[Records from a data collection]

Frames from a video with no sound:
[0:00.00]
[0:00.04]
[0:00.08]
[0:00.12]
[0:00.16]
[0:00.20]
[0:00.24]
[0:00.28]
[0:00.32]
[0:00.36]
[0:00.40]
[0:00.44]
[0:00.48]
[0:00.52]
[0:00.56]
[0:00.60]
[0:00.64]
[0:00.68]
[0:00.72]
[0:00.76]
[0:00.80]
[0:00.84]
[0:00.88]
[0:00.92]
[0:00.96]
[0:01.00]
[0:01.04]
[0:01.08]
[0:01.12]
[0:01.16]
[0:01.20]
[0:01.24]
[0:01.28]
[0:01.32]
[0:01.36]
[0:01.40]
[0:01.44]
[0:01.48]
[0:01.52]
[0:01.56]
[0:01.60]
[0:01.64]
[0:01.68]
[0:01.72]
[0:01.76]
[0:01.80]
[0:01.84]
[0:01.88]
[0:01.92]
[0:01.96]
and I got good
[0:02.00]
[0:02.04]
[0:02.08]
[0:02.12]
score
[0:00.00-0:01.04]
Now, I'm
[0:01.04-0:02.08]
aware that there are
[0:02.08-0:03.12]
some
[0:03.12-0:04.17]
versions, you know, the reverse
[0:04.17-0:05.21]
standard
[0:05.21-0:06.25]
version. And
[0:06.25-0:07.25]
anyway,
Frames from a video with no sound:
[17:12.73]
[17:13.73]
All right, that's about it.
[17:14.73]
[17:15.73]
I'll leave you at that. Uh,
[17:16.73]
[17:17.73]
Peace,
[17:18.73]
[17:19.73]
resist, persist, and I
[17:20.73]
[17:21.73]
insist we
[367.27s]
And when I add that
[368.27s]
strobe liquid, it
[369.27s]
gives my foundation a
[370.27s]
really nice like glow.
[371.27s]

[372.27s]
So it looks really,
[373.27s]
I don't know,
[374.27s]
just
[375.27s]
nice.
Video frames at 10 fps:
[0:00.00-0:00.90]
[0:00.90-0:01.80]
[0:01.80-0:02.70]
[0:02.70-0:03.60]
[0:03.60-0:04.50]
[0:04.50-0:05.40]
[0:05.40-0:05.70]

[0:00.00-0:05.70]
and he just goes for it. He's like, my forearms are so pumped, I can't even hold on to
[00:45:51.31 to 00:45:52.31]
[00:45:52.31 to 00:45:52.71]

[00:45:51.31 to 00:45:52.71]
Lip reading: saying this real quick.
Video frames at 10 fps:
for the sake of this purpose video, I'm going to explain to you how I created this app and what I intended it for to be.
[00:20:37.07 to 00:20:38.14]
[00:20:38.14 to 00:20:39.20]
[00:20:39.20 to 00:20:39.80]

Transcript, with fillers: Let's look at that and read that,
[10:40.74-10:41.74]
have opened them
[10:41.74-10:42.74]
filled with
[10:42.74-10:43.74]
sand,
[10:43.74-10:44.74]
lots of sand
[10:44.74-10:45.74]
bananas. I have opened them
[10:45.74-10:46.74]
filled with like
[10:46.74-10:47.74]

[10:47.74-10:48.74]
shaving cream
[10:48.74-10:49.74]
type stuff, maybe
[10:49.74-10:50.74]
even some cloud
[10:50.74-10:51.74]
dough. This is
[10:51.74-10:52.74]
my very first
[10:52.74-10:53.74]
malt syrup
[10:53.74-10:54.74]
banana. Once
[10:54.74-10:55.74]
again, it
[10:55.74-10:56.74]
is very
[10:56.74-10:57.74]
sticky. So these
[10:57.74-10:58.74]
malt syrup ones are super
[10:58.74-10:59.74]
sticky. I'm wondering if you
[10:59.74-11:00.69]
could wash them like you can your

* _What is required_:
All of the data needs to be printed once more, exactly.

* _Response box_:
Frames from a video with no sound:
[0:00.00]
[0:00.04]
[0:00.08]
[0:00.12]
[0:00.16]
[0:00.20]
[0:00.24]
[0:00.28]
[0:00.32]
[0:00.36]
[0:00.40]
[0:00.44]
[0:00.48]
[0:00.52]
[0:00.56]
[0:00.60]
[0:00.64]
[0:00.68]
[0:00.72]
[0:00.76]
[0:00.80]
[0:00.84]
[0:00.88]
[0:00.92]
[0:00.96]
[0:01.00]
[0:01.04]
[0:01.08]
[0:01.12]
[0:01.16]
[0:01.20]
[0:01.24]
[0:01.28]
[0:01.32]
[0:01.36]
[0:01.40]
[0:01.44]
[0:01.48]
[0:01.52]
[0:01.56]
[0:01.60]
[0:01.64]
[0:01.68]
[0:01.72]
[0:01.76]
[0:01.80]
[0:01.84]
[0:01.88]
[0:01.92]
[0:01.96]
and I got good
[0:02.00]
[0:02.04]
[0:02.08]
[0:02.12]
score
[0:00.00-0:01.04]
Now, I'm
[0:01.04-0:02.08]
aware that there are
[0:02.08-0:03.12]
some
[0:03.12-0:04.17]
versions, you know, the reverse
[0:04.17-0:05.21]
standard
[0:05.21-0:06.25]
version. And
[0:06.25-0:07.25]
anyway,
Frames from a video with no sound:
[17:12.73]
[17:13.73]
All right, that's about it.
[17:14.73]
[17:15.73]
I'll leave you at that. Uh,
[17:16.73]
[17:17.73]
Peace,
[17:18.73]
[17:19.73]
resist, persist, and I
[17:20.73]
[17:21.73]
insist we
[367.27s]
And when I add that
[368.27s]
strobe liquid, it
[369.27s]
gives my foundation a
[370.27s]
really nice like glow.
[371.27s]

[372.27s]
So it looks really,
[373.27s]
I don't know,
[374.27s]
just
[375.27s]
nice.
Video frames at 10 fps:
[0:00.00-0:00.90]
[0:00.90-0:01.80]
[0:01.80-0:02.70]
[0:02.70-0:03.60]
[0:03.60-0:04.50]
[0:04.50-0:05.40]
[0:05.40-0:05.70]

[0:00.00-0:05.70]
and he just goes for it. He's like, my forearms are so pumped, I can't even hold on to
[00:45:51.31 to 00:45:52.31]
[00:45:52.31 to 00:45:52.71]

[00:45:51.31 to 00:45:52.71]
Lip reading: saying this real quick.
Video frames at 10 fps:
for the sake of this purpose video, I'm going to explain to you how I created this app and what I intended it for to be.
[00:20:37.07 to 00:20:38.14]
[00:20:38.14 to 00:20:39.20]
[00:20:39.20 to 00:20:39.80]

Transcript, with fillers: Let's look at that and read that,
[10:40.74-10:41.74]
have opened them
[10:41.74-10:42.74]
filled with
[10:42.74-10:43.74]
sand,
[10:43.74-10:44.74]
lots of sand
[10:44.74-10:45.74]
bananas. I have opened them
[10:45.74-10:46.74]
filled with like
[10:46.74-10:47.74]

[10:47.74-10:48.74]
shaving cream
[10:48.74-10:49.74]
type stuff, maybe
[10:49.74-10:50.74]
even some cloud
[10:50.74-10:51.74]
dough. This is
[10:51.74-10:52.74]
my very first
[10:52.74-10:53.74]
malt syrup
[10:53.74-10:54.74]
banana. Once
[10:54.74-10:55.74]
again, it
[10:55.74-10:56.74]
is very
[10:56.74-10:57.74]
sticky. So these
[10:57.74-10:58.74]
malt syrup ones are super
[10:58.74-10:59.74]
sticky. I'm wondering if you
[10:59.74-11:00.69]
could wash them like you can your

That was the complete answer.